WORK ORDER:
The expected output is the complete data, reproduced exactly.

━━━━━━

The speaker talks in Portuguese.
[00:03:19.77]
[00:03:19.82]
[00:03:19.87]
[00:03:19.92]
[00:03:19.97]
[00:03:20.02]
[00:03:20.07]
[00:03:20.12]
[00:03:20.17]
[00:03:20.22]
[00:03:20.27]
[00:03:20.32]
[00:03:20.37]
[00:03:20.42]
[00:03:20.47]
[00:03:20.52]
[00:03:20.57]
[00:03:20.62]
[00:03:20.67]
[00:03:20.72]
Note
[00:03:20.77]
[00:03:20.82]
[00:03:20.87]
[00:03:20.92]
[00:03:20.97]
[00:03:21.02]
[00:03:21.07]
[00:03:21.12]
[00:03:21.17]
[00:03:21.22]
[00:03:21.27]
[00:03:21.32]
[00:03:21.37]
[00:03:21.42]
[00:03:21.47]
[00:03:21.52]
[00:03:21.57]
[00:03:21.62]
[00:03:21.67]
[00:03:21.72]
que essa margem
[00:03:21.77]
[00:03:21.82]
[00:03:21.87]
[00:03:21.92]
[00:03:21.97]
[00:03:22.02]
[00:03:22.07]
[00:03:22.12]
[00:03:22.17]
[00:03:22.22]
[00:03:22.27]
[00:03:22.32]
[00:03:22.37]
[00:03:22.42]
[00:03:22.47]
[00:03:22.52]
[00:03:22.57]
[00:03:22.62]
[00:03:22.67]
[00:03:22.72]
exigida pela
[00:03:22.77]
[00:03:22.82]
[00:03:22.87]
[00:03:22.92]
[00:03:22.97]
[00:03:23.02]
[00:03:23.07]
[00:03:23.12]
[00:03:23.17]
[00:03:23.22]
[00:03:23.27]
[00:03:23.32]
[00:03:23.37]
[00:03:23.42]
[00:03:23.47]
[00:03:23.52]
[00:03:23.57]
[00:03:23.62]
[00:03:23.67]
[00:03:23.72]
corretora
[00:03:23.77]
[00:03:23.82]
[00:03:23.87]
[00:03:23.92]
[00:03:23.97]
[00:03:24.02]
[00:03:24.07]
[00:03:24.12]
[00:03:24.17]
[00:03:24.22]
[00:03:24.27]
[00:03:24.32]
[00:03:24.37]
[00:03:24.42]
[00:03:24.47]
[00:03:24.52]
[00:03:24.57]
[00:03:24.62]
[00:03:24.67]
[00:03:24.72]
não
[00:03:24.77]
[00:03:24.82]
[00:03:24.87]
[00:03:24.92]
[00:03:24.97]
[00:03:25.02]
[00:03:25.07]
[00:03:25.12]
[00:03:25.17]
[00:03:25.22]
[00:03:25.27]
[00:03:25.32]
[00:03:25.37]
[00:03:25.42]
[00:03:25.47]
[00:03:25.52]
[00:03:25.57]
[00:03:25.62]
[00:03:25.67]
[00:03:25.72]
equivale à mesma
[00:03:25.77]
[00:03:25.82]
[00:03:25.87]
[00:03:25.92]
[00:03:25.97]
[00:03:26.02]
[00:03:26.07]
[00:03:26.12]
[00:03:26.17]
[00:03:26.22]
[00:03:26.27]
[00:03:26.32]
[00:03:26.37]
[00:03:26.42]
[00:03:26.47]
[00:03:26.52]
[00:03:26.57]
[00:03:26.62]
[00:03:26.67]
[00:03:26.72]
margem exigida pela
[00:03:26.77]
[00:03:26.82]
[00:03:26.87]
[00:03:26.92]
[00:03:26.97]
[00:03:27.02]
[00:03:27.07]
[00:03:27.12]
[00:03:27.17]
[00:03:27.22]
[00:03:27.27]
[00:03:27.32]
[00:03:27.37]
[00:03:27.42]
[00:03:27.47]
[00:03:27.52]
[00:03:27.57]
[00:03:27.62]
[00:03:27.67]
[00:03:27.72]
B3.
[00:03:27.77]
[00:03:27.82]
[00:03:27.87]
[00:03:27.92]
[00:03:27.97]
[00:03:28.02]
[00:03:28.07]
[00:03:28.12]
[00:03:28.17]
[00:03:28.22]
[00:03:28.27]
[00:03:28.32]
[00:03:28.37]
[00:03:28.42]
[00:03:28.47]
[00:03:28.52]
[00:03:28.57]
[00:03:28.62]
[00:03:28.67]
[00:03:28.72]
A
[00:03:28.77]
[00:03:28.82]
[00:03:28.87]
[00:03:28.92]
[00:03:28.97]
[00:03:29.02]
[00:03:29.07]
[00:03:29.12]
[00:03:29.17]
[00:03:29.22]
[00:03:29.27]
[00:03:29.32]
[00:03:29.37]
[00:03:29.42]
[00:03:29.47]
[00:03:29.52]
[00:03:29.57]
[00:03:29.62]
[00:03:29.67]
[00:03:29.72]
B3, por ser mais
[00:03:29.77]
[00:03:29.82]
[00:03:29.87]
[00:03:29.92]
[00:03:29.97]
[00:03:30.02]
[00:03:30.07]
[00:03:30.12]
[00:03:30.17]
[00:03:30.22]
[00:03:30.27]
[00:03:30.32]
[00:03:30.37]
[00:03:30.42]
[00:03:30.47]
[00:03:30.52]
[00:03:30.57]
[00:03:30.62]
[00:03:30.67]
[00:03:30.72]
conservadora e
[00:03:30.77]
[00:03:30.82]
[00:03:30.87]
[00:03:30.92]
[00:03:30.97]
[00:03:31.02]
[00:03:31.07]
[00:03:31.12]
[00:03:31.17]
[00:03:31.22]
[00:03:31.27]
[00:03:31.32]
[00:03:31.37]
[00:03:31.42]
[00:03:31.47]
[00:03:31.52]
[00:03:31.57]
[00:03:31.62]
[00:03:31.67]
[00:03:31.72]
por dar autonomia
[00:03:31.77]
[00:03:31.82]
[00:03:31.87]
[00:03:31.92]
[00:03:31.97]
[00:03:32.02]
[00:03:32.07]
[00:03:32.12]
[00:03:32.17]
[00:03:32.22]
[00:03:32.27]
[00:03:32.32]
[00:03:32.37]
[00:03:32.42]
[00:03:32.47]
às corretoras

━━━━━━

SOLUTION TO THIS PROBLEM:
The speaker talks in Portuguese.
[00:03:19.77]
[00:03:19.82]
[00:03:19.87]
[00:03:19.92]
[00:03:19.97]
[00:03:20.02]
[00:03:20.07]
[00:03:20.12]
[00:03:20.17]
[00:03:20.22]
[00:03:20.27]
[00:03:20.32]
[00:03:20.37]
[00:03:20.42]
[00:03:20.47]
[00:03:20.52]
[00:03:20.57]
[00:03:20.62]
[00:03:20.67]
[00:03:20.72]
Note
[00:03:20.77]
[00:03:20.82]
[00:03:20.87]
[00:03:20.92]
[00:03:20.97]
[00:03:21.02]
[00:03:21.07]
[00:03:21.12]
[00:03:21.17]
[00:03:21.22]
[00:03:21.27]
[00:03:21.32]
[00:03:21.37]
[00:03:21.42]
[00:03:21.47]
[00:03:21.52]
[00:03:21.57]
[00:03:21.62]
[00:03:21.67]
[00:03:21.72]
que essa margem
[00:03:21.77]
[00:03:21.82]
[00:03:21.87]
[00:03:21.92]
[00:03:21.97]
[00:03:22.02]
[00:03:22.07]
[00:03:22.12]
[00:03:22.17]
[00:03:22.22]
[00:03:22.27]
[00:03:22.32]
[00:03:22.37]
[00:03:22.42]
[00:03:22.47]
[00:03:22.52]
[00:03:22.57]
[00:03:22.62]
[00:03:22.67]
[00:03:22.72]
exigida pela
[00:03:22.77]
[00:03:22.82]
[00:03:22.87]
[00:03:22.92]
[00:03:22.97]
[00:03:23.02]
[00:03:23.07]
[00:03:23.12]
[00:03:23.17]
[00:03:23.22]
[00:03:23.27]
[00:03:23.32]
[00:03:23.37]
[00:03:23.42]
[00:03:23.47]
[00:03:23.52]
[00:03:23.57]
[00:03:23.62]
[00:03:23.67]
[00:03:23.72]
corretora
[00:03:23.77]
[00:03:23.82]
[00:03:23.87]
[00:03:23.92]
[00:03:23.97]
[00:03:24.02]
[00:03:24.07]
[00:03:24.12]
[00:03:24.17]
[00:03:24.22]
[00:03:24.27]
[00:03:24.32]
[00:03:24.37]
[00:03:24.42]
[00:03:24.47]
[00:03:24.52]
[00:03:24.57]
[00:03:24.62]
[00:03:24.67]
[00:03:24.72]
não
[00:03:24.77]
[00:03:24.82]
[00:03:24.87]
[00:03:24.92]
[00:03:24.97]
[00:03:25.02]
[00:03:25.07]
[00:03:25.12]
[00:03:25.17]
[00:03:25.22]
[00:03:25.27]
[00:03:25.32]
[00:03:25.37]
[00:03:25.42]
[00:03:25.47]
[00:03:25.52]
[00:03:25.57]
[00:03:25.62]
[00:03:25.67]
[00:03:25.72]
equivale à mesma
[00:03:25.77]
[00:03:25.82]
[00:03:25.87]
[00:03:25.92]
[00:03:25.97]
[00:03:26.02]
[00:03:26.07]
[00:03:26.12]
[00:03:26.17]
[00:03:26.22]
[00:03:26.27]
[00:03:26.32]
[00:03:26.37]
[00:03:26.42]
[00:03:26.47]
[00:03:26.52]
[00:03:26.57]
[00:03:26.62]
[00:03:26.67]
[00:03:26.72]
margem exigida pela
[00:03:26.77]
[00:03:26.82]
[00:03:26.87]
[00:03:26.92]
[00:03:26.97]
[00:03:27.02]
[00:03:27.07]
[00:03:27.12]
[00:03:27.17]
[00:03:27.22]
[00:03:27.27]
[00:03:27.32]
[00:03:27.37]
[00:03:27.42]
[00:03:27.47]
[00:03:27.52]
[00:03:27.57]
[00:03:27.62]
[00:03:27.67]
[00:03:27.72]
B3.
[00:03:27.77]
[00:03:27.82]
[00:03:27.87]
[00:03:27.92]
[00:03:27.97]
[00:03:28.02]
[00:03:28.07]
[00:03:28.12]
[00:03:28.17]
[00:03:28.22]
[00:03:28.27]
[00:03:28.32]
[00:03:28.37]
[00:03:28.42]
[00:03:28.47]
[00:03:28.52]
[00:03:28.57]
[00:03:28.62]
[00:03:28.67]
[00:03:28.72]
A
[00:03:28.77]
[00:03:28.82]
[00:03:28.87]
[00:03:28.92]
[00:03:28.97]
[00:03:29.02]
[00:03:29.07]
[00:03:29.12]
[00:03:29.17]
[00:03:29.22]
[00:03:29.27]
[00:03:29.32]
[00:03:29.37]
[00:03:29.42]
[00:03:29.47]
[00:03:29.52]
[00:03:29.57]
[00:03:29.62]
[00:03:29.67]
[00:03:29.72]
B3, por ser mais
[00:03:29.77]
[00:03:29.82]
[00:03:29.87]
[00:03:29.92]
[00:03:29.97]
[00:03:30.02]
[00:03:30.07]
[00:03:30.12]
[00:03:30.17]
[00:03:30.22]
[00:03:30.27]
[00:03:30.32]
[00:03:30.37]
[00:03:30.42]
[00:03:30.47]
[00:03:30.52]
[00:03:30.57]
[00:03:30.62]
[00:03:30.67]
[00:03:30.72]
conservadora e
[00:03:30.77]
[00:03:30.82]
[00:03:30.87]
[00:03:30.92]
[00:03:30.97]
[00:03:31.02]
[00:03:31.07]
[00:03:31.12]
[00:03:31.17]
[00:03:31.22]
[00:03:31.27]
[00:03:31.32]
[00:03:31.37]
[00:03:31.42]
[00:03:31.47]
[00:03:31.52]
[00:03:31.57]
[00:03:31.62]
[00:03:31.67]
[00:03:31.72]
por dar autonomia
[00:03:31.77]
[00:03:31.82]
[00:03:31.87]
[00:03:31.92]
[00:03:31.97]
[00:03:32.02]
[00:03:32.07]
[00:03:32.12]
[00:03:32.17]
[00:03:32.22]
[00:03:32.27]
[00:03:32.32]
[00:03:32.37]
[00:03:32.42]
[00:03:32.47]
às corretoras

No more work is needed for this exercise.